> _WORK REQUIRED_
Set down every line from the one with "[4.24-5.30s]" to the end of the entries, both ends included, exactly as it reads and without pictures.

(Collected data)
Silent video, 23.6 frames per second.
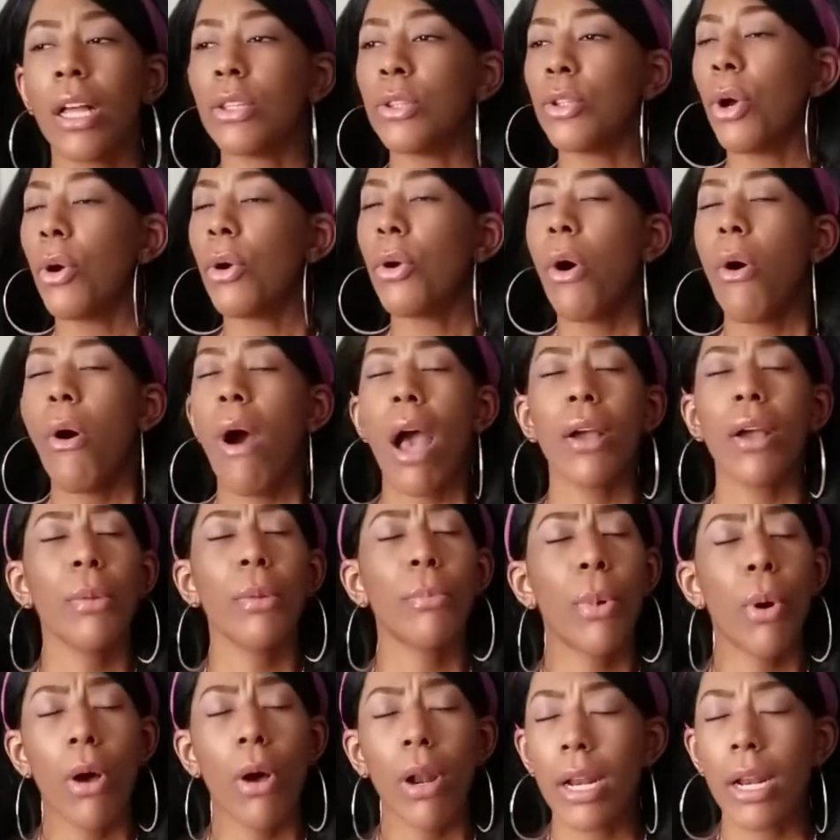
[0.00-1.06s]
Don't go out here
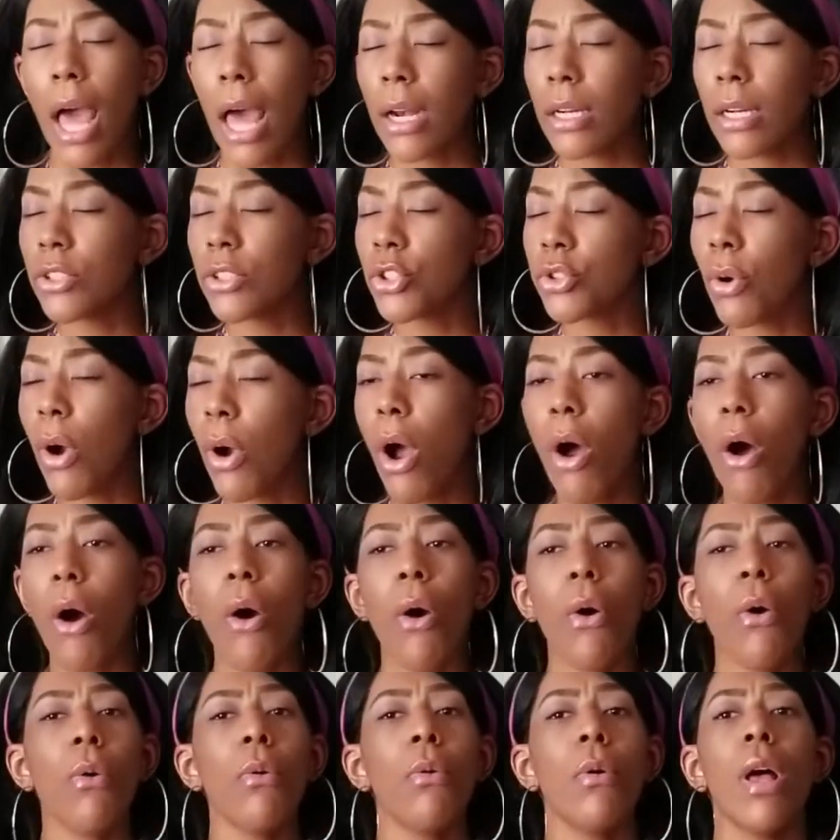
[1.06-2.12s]
boiling out of
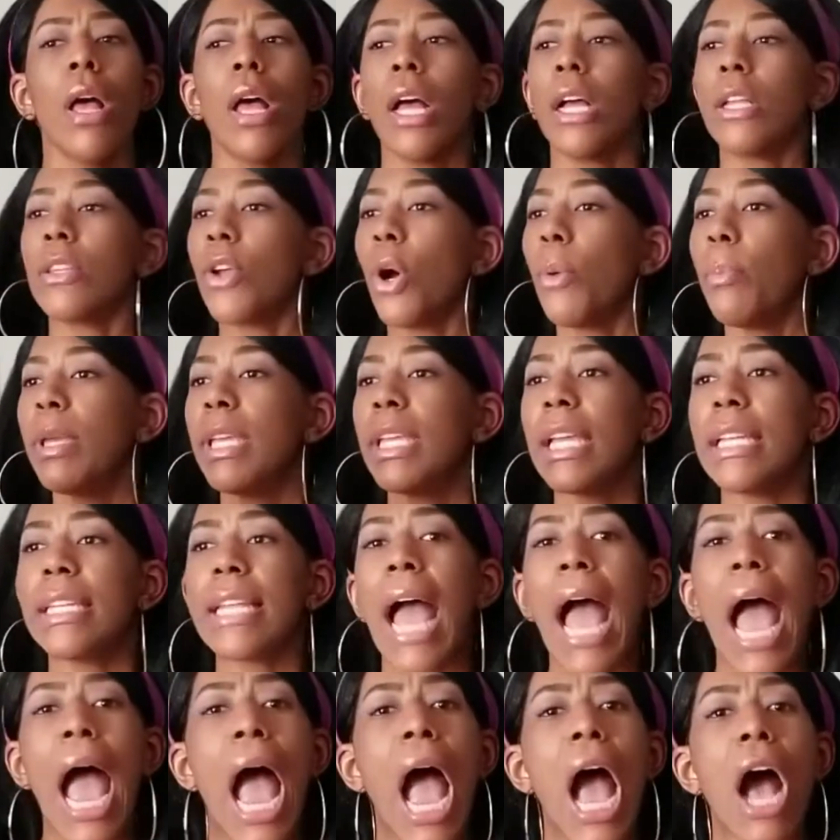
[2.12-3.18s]
control. Don't be getting a
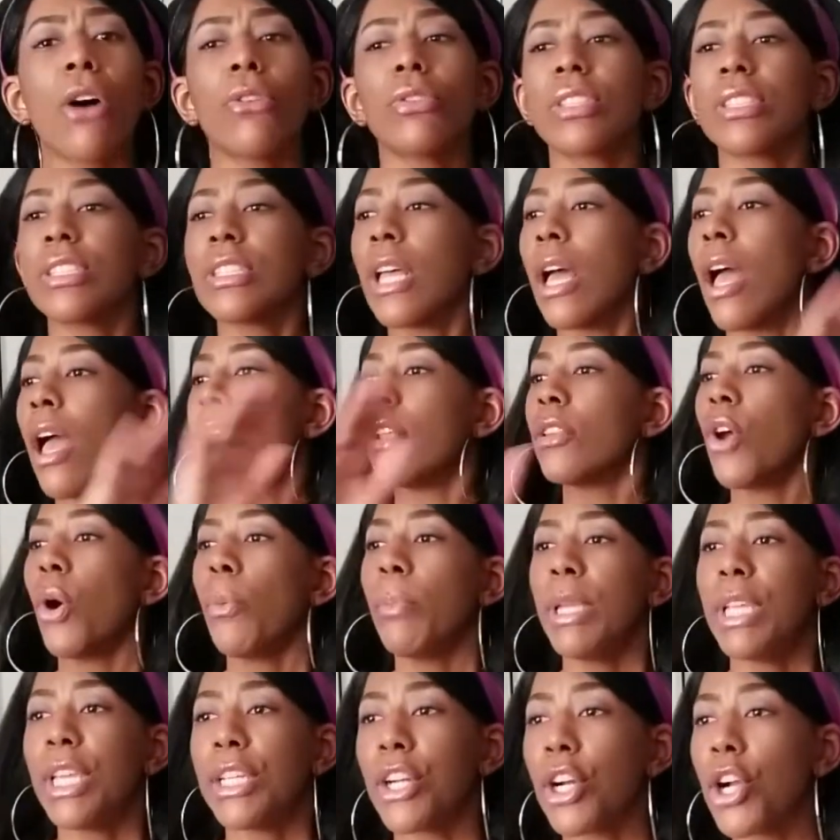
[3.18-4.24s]
house. Don't
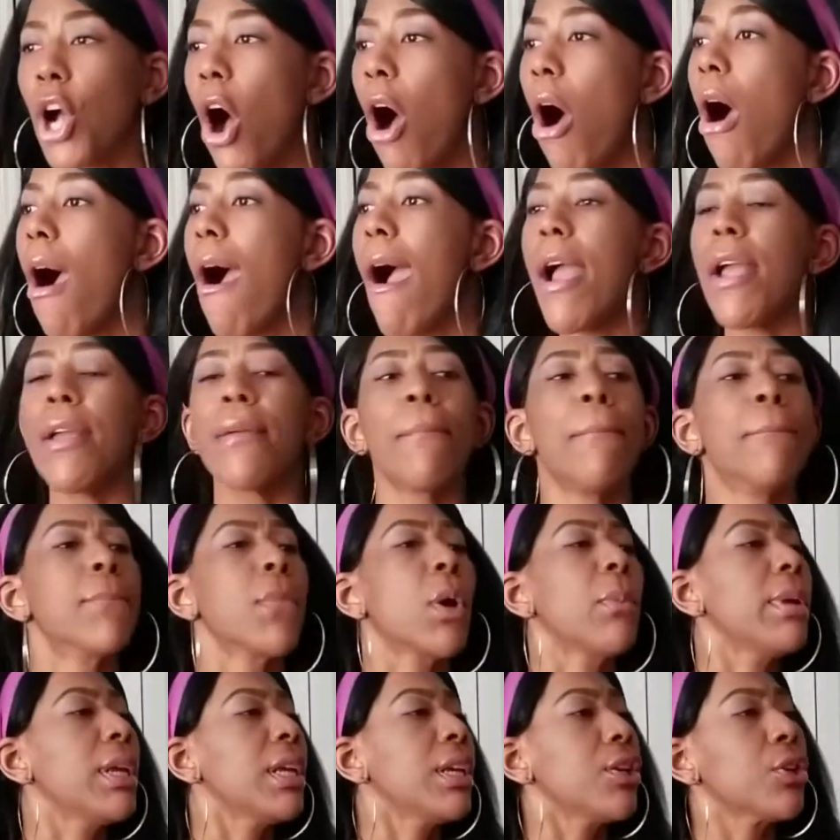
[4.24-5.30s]
be getting a car.
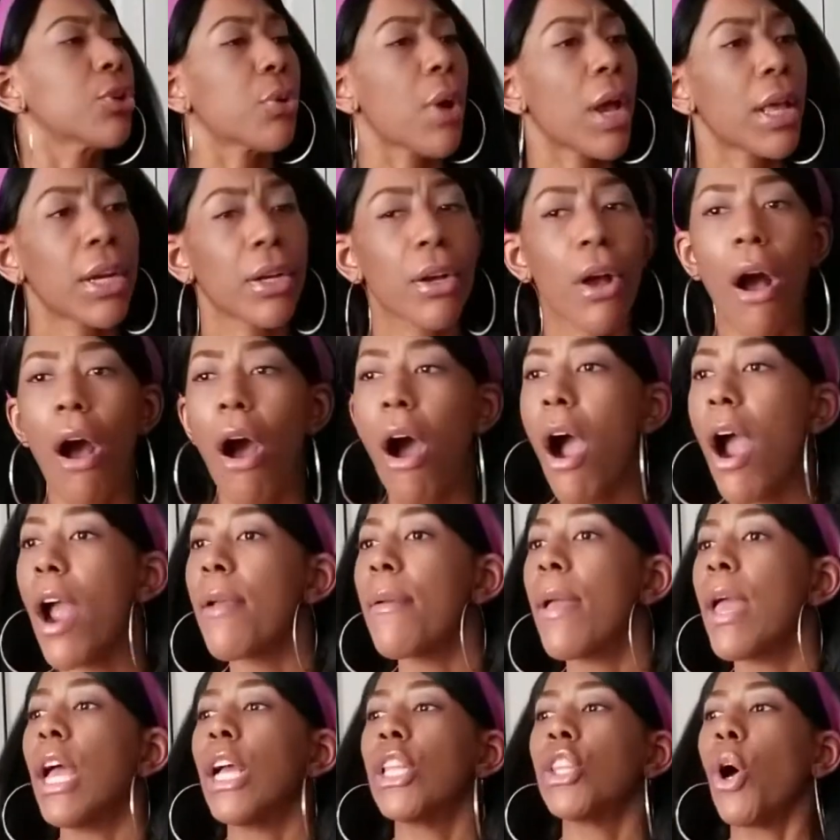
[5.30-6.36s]
Don't be getting a credit card.
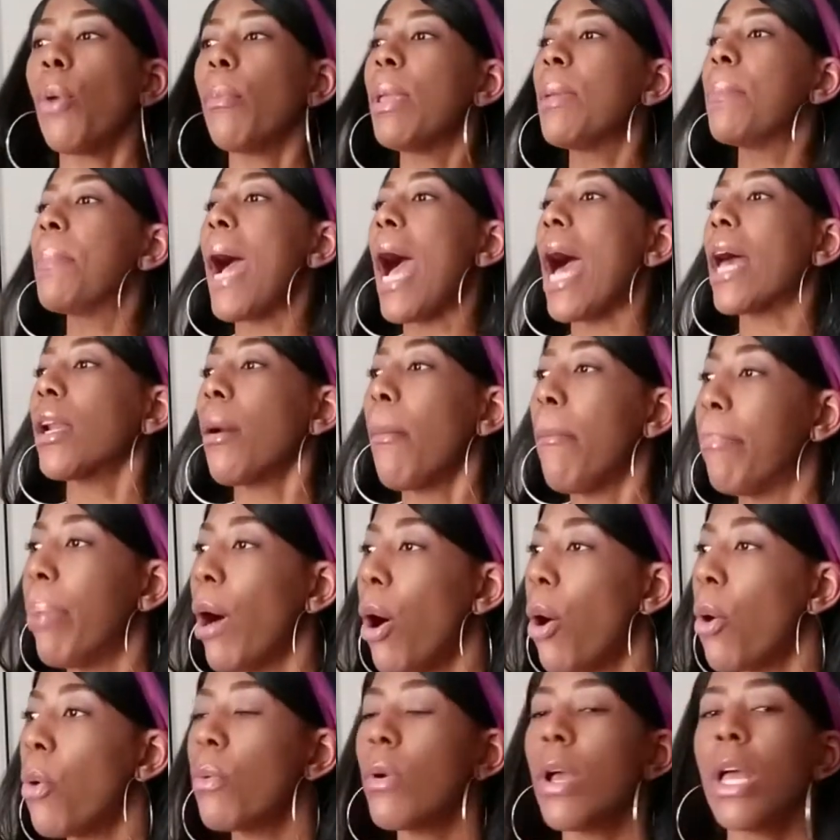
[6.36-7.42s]
Don't be buying a
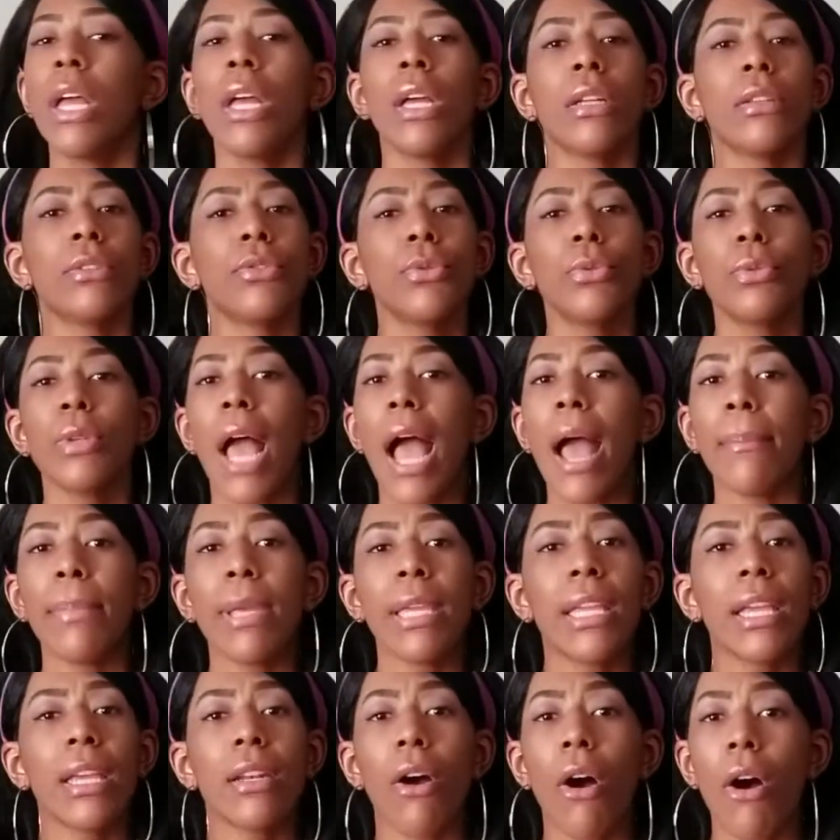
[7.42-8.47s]
boat. Do not be
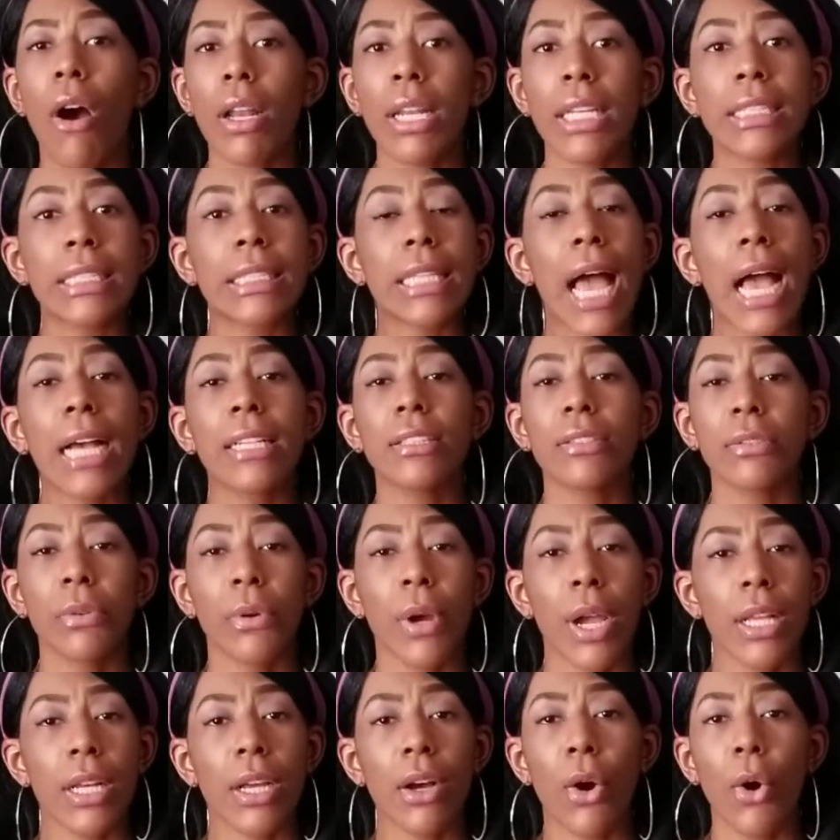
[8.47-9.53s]
getting all these lines of
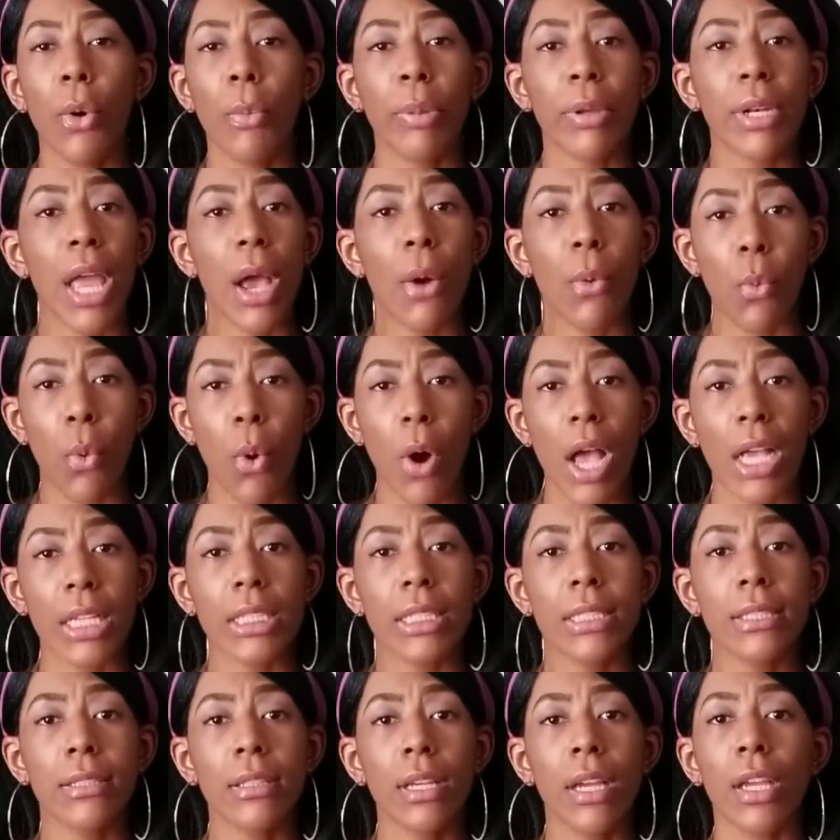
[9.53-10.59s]
credit open at
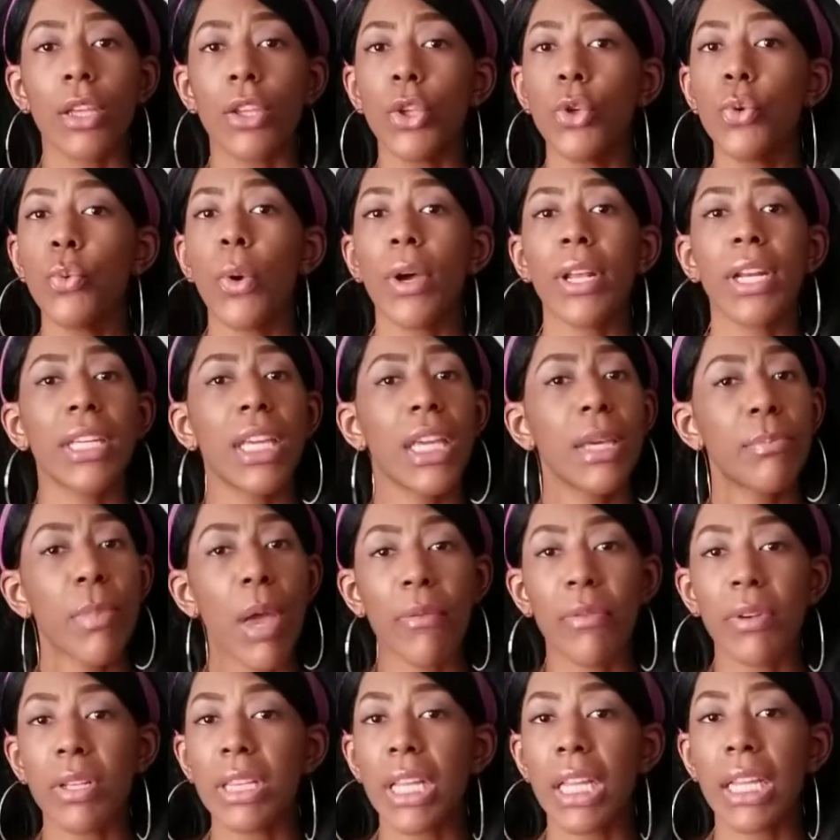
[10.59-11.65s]
once. You want to keep
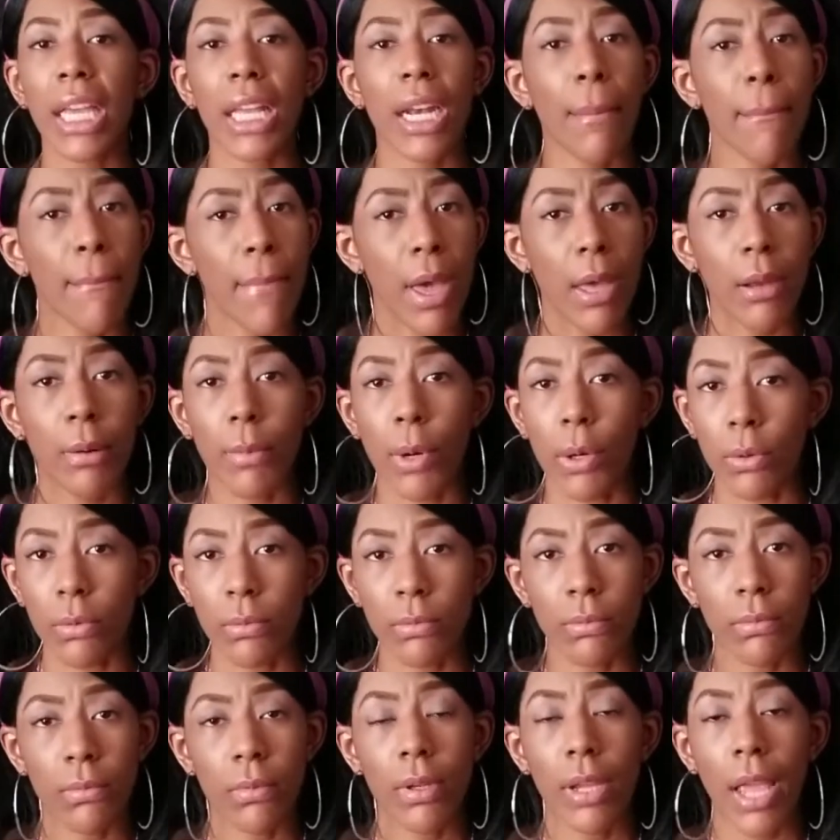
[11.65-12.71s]
everything at a minimal.
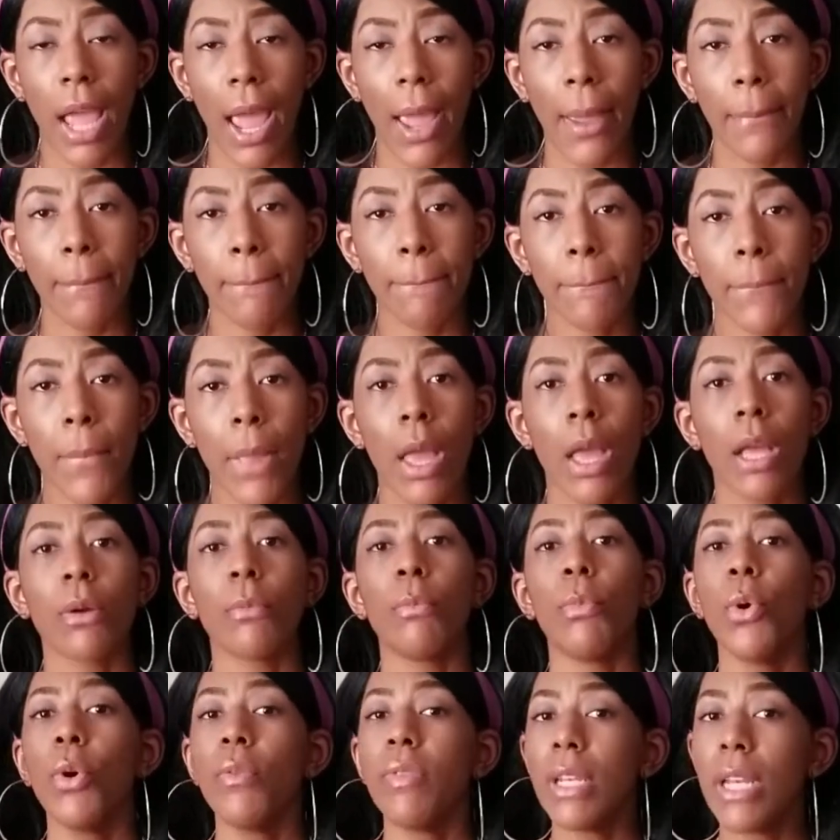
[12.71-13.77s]
Okay?
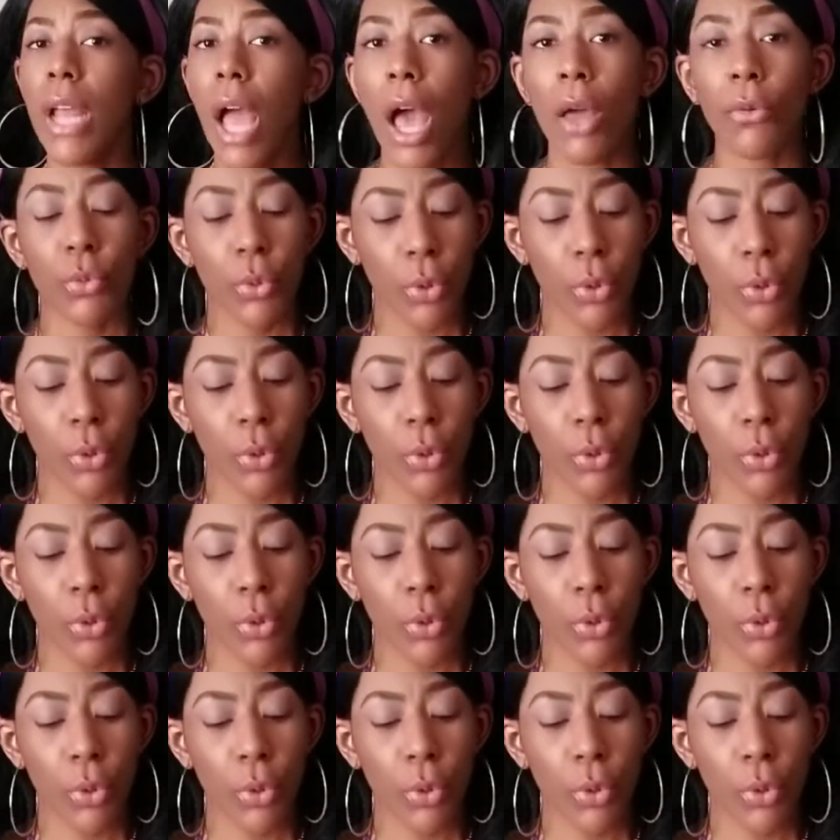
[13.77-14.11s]
Moving on.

> _RESPONSE_
[4.24-5.30s]
be getting a car.
[5.30-6.36s]
Don't be getting a credit card.
[6.36-7.42s]
Don't be buying a
[7.42-8.47s]
boat. Do not be
[8.47-9.53s]
getting all these lines of
[9.53-10.59s]
credit open at
[10.59-11.65s]
once. You want to keep
[11.65-12.71s]
everything at a minimal.
[12.71-13.77s]
Okay?
[13.77-14.11s]
Moving on.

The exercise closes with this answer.